TASK INPUTS —
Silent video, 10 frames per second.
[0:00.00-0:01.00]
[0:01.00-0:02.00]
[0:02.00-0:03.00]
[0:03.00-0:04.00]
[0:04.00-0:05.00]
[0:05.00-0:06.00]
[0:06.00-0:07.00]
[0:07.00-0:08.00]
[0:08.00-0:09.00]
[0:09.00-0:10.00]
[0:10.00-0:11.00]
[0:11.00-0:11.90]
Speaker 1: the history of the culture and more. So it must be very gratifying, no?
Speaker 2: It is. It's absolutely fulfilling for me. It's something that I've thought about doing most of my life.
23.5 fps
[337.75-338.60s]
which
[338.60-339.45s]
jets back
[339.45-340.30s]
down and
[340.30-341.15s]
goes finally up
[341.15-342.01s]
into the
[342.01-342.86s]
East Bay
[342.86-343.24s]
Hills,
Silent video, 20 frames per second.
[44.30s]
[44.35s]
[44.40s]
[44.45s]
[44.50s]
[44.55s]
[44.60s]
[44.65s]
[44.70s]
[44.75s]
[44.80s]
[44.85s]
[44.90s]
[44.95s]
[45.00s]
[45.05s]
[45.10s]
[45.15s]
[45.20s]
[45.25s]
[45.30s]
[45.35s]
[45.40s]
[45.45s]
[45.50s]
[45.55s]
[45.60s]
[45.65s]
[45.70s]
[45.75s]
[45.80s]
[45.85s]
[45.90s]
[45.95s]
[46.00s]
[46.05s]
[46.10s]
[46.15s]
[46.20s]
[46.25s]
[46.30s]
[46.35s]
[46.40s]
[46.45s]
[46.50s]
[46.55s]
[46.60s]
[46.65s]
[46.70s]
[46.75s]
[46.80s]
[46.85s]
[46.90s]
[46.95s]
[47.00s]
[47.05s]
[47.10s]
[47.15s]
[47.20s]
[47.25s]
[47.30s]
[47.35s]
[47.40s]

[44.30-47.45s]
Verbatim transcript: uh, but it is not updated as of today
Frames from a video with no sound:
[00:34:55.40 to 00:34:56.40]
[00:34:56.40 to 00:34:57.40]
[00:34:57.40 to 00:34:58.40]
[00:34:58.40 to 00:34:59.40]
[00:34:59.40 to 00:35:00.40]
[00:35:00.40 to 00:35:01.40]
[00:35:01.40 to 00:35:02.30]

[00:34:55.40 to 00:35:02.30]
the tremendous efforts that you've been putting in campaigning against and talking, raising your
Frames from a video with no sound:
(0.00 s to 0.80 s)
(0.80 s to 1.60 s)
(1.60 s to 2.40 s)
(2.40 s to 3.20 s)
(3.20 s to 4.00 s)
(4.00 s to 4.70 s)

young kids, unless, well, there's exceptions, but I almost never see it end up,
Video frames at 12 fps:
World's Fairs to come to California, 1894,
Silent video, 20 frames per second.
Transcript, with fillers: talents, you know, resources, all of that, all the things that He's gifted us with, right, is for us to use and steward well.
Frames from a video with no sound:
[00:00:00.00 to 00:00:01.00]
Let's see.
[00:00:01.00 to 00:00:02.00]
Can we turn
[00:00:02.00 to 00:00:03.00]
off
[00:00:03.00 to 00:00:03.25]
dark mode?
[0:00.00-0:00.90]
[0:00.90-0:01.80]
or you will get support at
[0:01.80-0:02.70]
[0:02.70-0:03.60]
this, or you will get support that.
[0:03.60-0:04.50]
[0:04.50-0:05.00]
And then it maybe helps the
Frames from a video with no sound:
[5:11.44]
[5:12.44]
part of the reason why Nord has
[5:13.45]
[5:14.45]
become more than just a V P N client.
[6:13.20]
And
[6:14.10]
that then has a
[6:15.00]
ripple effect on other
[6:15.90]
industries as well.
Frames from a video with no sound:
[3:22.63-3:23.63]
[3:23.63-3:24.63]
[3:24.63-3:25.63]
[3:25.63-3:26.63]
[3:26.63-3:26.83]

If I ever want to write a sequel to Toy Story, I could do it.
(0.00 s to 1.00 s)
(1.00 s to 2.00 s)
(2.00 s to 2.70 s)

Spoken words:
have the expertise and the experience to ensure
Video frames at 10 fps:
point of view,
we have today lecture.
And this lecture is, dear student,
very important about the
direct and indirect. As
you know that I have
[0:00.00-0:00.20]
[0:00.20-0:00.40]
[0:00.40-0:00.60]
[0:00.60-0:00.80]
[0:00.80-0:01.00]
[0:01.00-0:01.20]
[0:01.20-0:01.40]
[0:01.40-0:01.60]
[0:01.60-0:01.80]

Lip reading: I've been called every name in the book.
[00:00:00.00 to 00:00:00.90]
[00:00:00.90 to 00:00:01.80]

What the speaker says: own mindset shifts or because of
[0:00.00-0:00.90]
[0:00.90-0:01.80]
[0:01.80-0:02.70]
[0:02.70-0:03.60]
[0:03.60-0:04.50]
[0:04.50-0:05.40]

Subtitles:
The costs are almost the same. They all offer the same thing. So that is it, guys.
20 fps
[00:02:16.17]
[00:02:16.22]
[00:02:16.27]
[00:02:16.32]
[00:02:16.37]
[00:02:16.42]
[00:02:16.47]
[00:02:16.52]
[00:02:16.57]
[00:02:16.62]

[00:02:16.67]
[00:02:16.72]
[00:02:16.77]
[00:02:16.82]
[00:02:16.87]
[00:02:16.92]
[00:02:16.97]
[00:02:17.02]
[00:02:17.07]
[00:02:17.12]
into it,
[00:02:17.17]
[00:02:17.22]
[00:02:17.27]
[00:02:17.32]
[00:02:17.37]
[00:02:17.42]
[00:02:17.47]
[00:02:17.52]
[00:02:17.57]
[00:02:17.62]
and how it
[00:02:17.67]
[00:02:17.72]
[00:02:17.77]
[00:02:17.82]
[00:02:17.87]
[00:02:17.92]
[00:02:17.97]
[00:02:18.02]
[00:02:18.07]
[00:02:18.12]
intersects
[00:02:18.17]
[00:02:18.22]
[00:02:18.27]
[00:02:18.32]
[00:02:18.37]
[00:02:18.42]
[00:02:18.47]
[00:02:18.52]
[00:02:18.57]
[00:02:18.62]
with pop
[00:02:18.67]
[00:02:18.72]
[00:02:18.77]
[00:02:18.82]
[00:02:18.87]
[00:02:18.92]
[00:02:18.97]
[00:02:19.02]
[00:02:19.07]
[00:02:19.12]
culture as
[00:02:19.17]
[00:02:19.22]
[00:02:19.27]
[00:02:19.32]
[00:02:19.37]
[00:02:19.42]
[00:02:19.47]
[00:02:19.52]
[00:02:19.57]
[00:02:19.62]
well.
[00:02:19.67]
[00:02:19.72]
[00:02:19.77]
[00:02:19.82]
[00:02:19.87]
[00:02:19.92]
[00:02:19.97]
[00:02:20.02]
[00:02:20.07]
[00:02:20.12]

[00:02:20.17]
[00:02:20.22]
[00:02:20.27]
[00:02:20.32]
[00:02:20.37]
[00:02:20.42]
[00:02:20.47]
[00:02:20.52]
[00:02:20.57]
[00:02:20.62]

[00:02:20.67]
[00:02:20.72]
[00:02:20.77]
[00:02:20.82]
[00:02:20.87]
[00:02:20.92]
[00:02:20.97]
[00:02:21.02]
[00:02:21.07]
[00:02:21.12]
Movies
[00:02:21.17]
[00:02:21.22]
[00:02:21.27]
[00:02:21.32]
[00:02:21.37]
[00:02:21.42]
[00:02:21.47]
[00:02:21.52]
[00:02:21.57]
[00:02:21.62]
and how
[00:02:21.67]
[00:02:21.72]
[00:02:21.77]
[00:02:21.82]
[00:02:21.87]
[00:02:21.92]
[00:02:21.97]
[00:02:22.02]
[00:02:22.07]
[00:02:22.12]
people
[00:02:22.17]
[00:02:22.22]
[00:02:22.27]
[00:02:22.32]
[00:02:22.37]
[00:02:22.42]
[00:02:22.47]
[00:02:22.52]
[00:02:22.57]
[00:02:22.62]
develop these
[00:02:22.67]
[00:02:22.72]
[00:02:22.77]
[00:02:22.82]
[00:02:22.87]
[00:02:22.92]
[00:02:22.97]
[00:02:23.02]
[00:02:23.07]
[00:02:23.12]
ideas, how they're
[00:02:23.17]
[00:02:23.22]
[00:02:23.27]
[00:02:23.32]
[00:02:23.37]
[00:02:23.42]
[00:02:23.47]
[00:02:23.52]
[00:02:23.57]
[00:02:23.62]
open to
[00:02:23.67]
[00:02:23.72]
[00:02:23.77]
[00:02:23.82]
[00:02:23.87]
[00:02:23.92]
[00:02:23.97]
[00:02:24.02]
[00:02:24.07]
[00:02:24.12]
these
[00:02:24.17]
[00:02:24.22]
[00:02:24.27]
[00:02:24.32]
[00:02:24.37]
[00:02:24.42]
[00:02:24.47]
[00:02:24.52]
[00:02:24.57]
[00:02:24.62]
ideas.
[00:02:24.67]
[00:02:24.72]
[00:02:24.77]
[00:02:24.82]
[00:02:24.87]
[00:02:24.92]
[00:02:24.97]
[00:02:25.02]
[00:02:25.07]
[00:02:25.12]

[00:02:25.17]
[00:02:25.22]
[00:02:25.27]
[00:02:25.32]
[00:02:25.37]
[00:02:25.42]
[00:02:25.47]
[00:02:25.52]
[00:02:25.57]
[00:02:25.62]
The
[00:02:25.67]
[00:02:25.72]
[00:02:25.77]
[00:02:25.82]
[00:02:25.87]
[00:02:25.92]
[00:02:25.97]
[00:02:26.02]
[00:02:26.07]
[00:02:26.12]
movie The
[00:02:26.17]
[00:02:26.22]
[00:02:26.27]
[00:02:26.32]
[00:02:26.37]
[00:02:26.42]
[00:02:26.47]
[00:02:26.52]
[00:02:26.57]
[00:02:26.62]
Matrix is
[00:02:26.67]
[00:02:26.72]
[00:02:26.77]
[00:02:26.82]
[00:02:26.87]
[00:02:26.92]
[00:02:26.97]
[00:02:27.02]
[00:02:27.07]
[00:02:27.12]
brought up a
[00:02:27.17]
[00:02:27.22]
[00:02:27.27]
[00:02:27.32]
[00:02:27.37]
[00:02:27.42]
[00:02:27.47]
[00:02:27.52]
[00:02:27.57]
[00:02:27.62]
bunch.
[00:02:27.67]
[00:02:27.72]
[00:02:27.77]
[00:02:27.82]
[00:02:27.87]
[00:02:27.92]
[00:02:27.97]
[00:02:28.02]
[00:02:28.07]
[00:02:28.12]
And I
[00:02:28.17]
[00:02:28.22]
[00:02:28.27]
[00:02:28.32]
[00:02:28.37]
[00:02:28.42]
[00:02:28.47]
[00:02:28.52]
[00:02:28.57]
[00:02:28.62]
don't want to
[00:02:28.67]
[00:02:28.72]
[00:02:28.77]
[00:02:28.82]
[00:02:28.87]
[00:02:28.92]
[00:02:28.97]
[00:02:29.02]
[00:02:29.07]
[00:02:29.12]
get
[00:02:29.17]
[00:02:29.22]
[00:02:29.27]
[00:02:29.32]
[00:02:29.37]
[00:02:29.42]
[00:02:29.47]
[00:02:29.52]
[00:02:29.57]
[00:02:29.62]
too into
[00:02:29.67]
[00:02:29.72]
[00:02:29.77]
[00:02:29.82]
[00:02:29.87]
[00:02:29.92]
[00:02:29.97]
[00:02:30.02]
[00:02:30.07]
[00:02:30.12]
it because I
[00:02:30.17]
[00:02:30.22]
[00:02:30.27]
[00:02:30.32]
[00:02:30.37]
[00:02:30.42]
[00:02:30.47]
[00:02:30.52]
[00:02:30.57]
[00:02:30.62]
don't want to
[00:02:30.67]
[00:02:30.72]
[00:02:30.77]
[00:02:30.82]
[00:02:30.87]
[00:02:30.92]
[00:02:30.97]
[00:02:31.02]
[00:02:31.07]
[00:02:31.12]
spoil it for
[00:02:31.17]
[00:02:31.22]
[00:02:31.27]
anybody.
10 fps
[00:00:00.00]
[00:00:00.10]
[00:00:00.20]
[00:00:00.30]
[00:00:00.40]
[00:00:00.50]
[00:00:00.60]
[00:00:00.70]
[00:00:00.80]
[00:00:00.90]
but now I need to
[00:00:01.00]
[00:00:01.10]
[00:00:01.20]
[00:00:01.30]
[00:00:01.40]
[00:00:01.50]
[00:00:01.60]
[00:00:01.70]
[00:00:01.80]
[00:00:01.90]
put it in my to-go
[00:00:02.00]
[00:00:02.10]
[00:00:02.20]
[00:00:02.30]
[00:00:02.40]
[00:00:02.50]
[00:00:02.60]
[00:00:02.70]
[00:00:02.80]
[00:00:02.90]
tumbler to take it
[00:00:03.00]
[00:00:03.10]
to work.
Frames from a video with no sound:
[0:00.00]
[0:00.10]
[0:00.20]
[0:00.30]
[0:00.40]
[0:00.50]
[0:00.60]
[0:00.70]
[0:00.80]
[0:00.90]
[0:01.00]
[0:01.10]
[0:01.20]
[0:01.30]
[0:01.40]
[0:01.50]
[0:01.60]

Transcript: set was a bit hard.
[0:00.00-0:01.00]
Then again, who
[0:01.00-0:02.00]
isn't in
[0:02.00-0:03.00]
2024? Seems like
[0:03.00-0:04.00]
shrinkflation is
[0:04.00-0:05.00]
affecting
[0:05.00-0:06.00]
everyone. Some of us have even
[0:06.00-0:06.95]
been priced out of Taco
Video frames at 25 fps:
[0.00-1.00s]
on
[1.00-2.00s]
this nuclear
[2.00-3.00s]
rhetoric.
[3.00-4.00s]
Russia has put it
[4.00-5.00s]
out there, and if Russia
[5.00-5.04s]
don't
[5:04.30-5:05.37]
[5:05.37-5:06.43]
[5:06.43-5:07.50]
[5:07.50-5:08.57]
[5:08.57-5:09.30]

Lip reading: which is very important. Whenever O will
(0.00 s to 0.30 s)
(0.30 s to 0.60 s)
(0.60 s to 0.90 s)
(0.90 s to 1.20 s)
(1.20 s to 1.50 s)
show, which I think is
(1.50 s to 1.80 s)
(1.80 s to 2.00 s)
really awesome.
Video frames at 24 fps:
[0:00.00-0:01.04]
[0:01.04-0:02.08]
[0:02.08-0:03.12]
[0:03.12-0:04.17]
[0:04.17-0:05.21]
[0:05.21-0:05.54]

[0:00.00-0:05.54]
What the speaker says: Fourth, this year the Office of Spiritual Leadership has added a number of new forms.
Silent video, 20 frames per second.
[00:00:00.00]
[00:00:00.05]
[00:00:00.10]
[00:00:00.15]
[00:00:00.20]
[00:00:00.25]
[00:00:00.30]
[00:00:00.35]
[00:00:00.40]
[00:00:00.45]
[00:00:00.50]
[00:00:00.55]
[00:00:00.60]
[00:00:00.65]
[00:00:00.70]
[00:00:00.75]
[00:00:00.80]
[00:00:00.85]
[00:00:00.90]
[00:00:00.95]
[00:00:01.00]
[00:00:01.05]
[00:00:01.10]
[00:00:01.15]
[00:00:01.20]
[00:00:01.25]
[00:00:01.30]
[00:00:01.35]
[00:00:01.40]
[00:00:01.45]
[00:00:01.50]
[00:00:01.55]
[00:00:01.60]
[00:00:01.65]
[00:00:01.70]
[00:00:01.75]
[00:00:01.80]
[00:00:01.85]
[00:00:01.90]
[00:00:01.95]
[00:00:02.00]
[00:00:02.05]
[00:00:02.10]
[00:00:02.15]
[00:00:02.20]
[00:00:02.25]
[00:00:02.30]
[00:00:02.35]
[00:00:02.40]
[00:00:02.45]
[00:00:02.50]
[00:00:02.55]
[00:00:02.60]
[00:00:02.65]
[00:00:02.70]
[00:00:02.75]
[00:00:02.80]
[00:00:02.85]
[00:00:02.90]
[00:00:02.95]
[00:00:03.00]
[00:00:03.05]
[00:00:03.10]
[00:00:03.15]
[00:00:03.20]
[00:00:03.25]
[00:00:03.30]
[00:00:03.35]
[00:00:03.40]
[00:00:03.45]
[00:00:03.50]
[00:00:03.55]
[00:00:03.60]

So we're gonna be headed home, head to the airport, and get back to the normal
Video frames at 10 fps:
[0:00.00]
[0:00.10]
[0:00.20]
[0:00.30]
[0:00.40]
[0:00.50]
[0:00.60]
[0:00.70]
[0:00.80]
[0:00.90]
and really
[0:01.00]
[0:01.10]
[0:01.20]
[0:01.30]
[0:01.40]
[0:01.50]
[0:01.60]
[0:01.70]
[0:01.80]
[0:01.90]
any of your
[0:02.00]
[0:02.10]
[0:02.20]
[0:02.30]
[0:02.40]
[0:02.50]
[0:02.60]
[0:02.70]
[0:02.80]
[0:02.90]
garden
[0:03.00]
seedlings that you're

WORK TO COMPLETE —
Return exactly the lines that run from the top of the listing above to the line containing "[0:10.00-0:11.00]", please, keeping both end lines and leaving out everything else.

WRITTEN SOLUTION —
Silent video, 10 frames per second.
[0:00.00-0:01.00]
[0:01.00-0:02.00]
[0:02.00-0:03.00]
[0:03.00-0:04.00]
[0:04.00-0:05.00]
[0:05.00-0:06.00]
[0:06.00-0:07.00]
[0:07.00-0:08.00]
[0:08.00-0:09.00]
[0:09.00-0:10.00]
[0:10.00-0:11.00]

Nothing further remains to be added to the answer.